YOUR OBJECTIVE:
Copy all entries without alteration and skip the pictures they hold.

Dataset entries
= = = = = = =
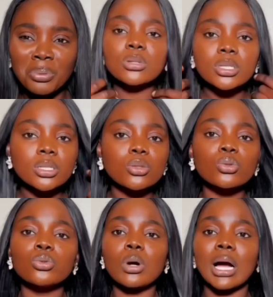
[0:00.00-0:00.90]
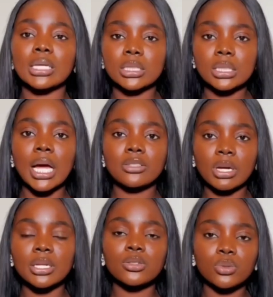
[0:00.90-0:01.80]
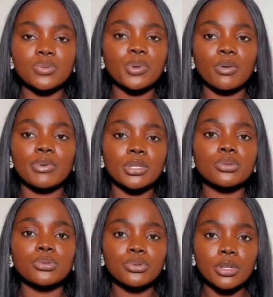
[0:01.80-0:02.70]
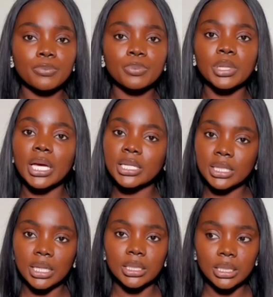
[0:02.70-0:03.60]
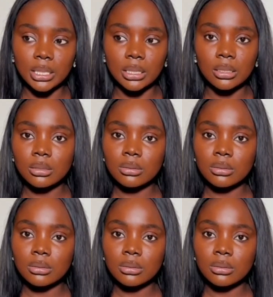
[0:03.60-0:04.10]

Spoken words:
I've not seen who has actually used velvet to drape excellently.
= = = = = = =
TASK OUTPUT:
[0:00.00-0:00.90]
[0:00.90-0:01.80]
[0:01.80-0:02.70]
[0:02.70-0:03.60]
[0:03.60-0:04.10]

Spoken words:
I've not seen who has actually used velvet to drape excellently.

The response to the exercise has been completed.